El informe del Instituto Nacional de Estadística y Geografía (Inegi) correspondiente a enero pasado es, por decir lo menos, preocupante: 5% de toda la población que busca un empleo no lo consigue, lo que equivale a dos millones 260 mil personas de 14 o más años que no logran conseguir un trabajo que les genere una justa y necesaria retribución económica. Se trata de la mayor tasa de desocupación en el país en 12 años.
Traducido a la perspectiva de las familias, se trata de verdaderos dramas domésticos.

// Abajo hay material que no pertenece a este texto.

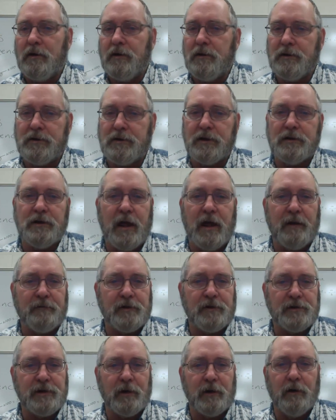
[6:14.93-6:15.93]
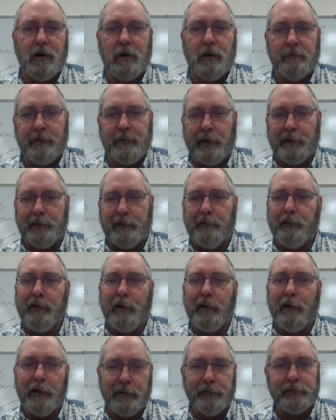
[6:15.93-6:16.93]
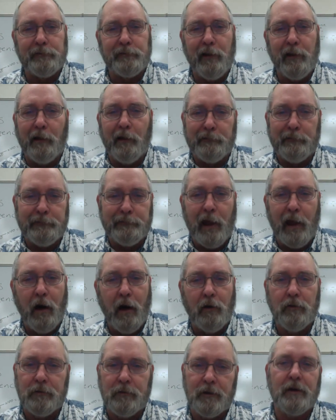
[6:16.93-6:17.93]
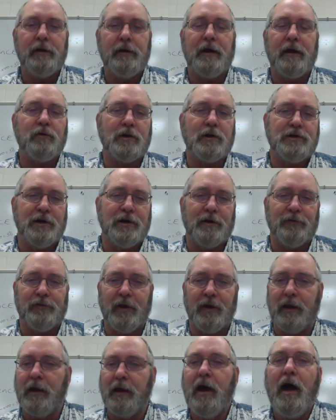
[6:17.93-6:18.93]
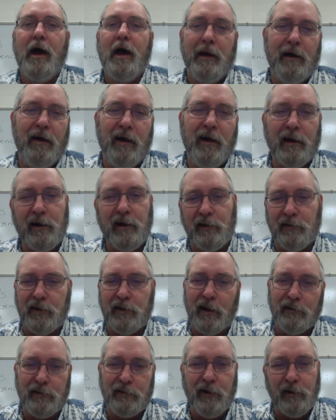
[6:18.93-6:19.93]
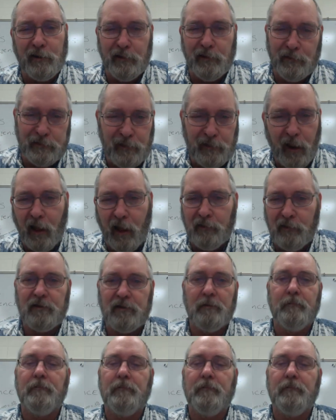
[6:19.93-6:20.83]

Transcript: You shouldn't have to say, "Oh, I'm got to go Cargill's class now," and that's what y'all say. I got to go down Cargill's class.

El lunes pasado, al presentar el Programa de Empleo Temporal Emergente, el Presidente Felipe Calderón reconoció la complejidad de esta situación, agrandada por el difícil momento económico que vivimos. “La crisis que actualmente enfrenta el mundo exige respuestas concretas para aminorar su impacto en las familias del país. Esas respuestas deben orientarse a promover más inversiones, públicas o privadas, y a defender las fuentes de trabajo de los mexicanos o crear otras que sustituyan las que puedan perderse en esta coyuntura”.

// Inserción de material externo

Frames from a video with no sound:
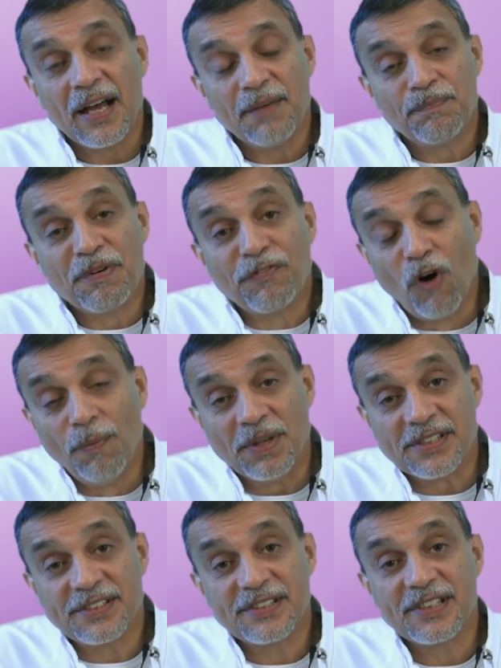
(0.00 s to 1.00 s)

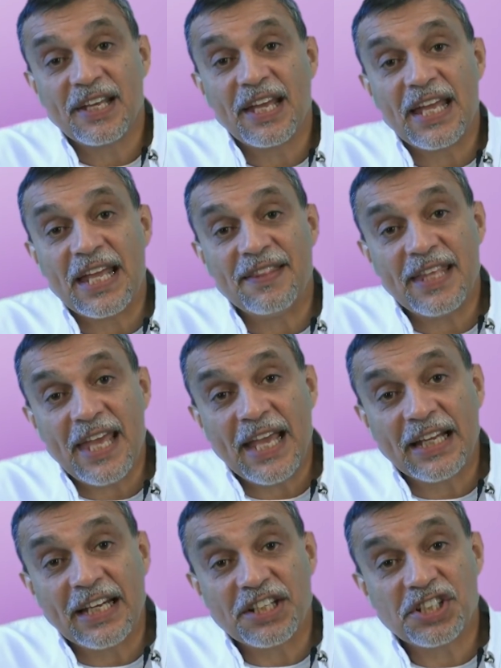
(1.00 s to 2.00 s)
performance in the
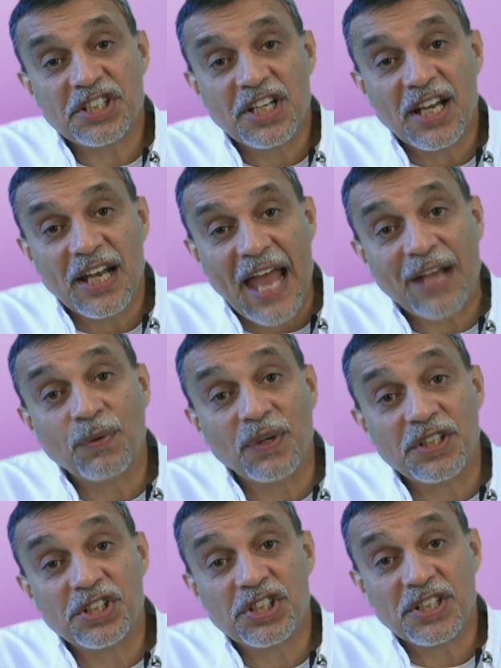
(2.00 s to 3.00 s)
English
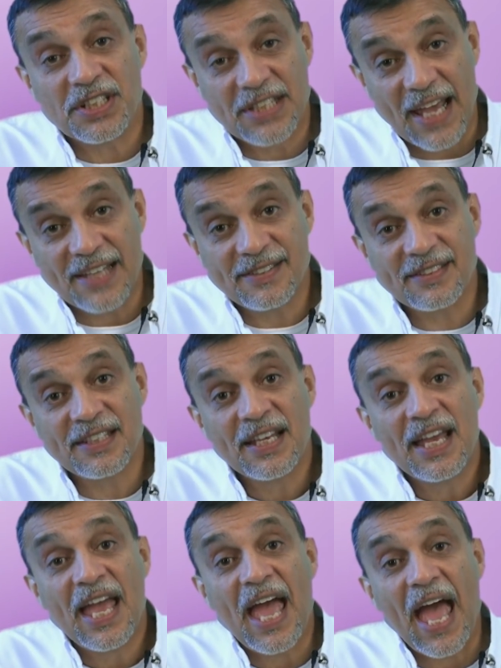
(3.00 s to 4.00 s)
language test
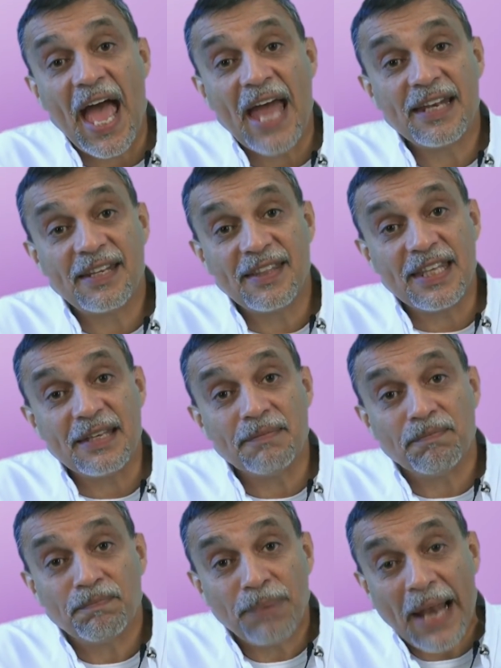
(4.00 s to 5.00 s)
and the
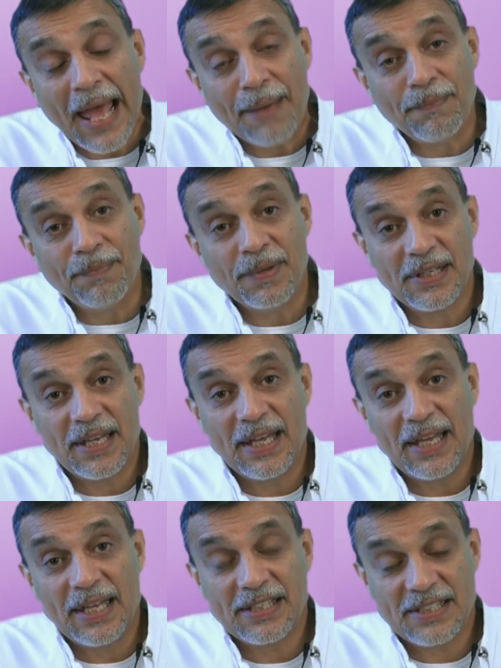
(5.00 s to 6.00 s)
PLAB
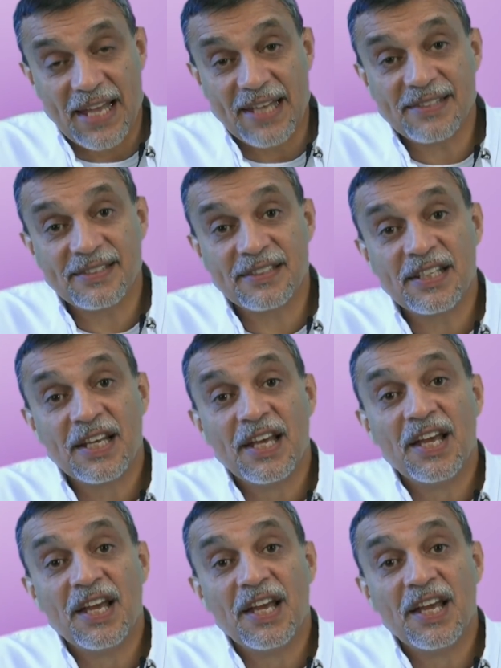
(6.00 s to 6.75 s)
test,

En el corto plazo, la prioridad está en salvaguardar los empleos que se tienen, y en auxiliar a quienes la crisis les ha llevado a perder parcial o totalmente su fuente de ingresos. Pero a largo plazo esta desventura tiene que traducirse en una reconversión general de las actividades educativas y productivas.

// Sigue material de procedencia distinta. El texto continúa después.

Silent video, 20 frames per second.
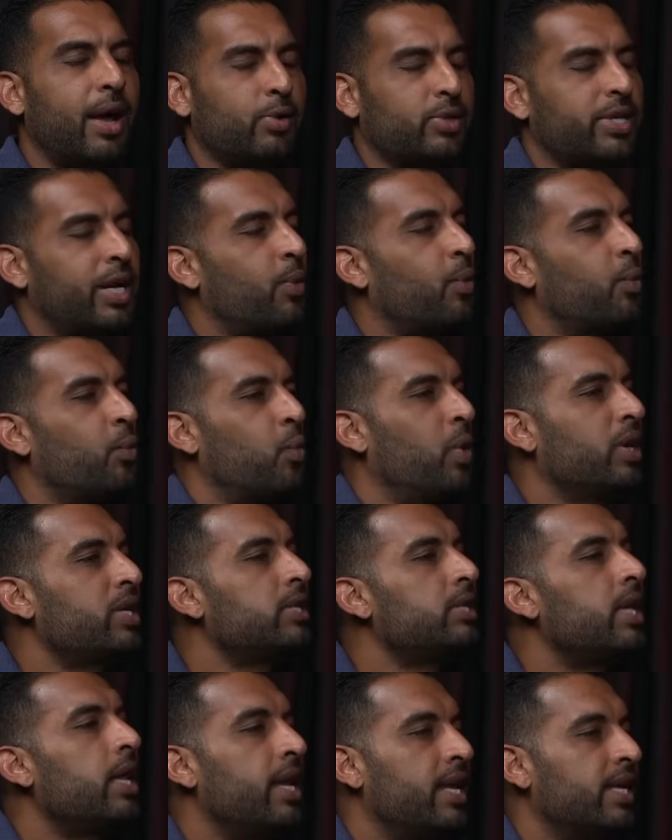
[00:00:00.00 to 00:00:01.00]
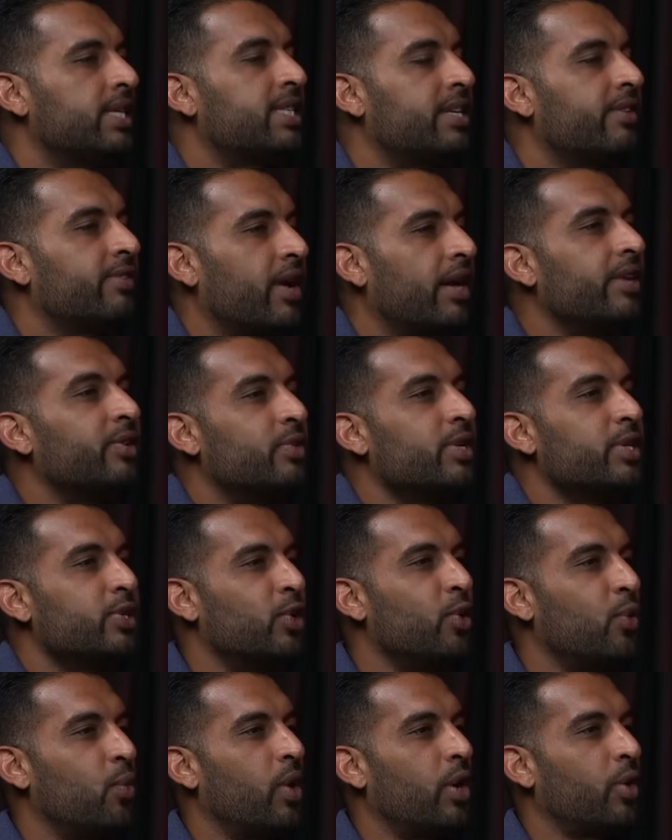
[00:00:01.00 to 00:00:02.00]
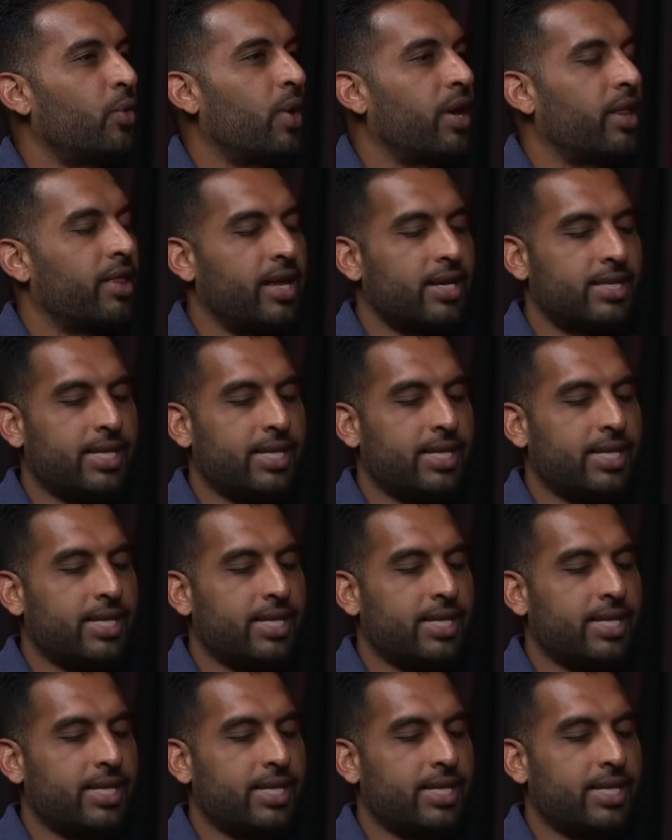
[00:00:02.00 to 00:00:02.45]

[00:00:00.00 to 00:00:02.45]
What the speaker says: I was like, "What's the list of countries you don't work with?"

México mantiene un divorcio entre formación profesional y mundo laboral que es insostenible. No debería haber tener abogados que se dediquen a la venta de libros, o administradores que laboren como taxistas, por más honorables que sean estas actividades.
Son muchísimos los recursos aplicados en costear, pública o privadamente, una preparación desconectada de la generación de riqueza y bienestar generales como para mantener un modelo disfuncional.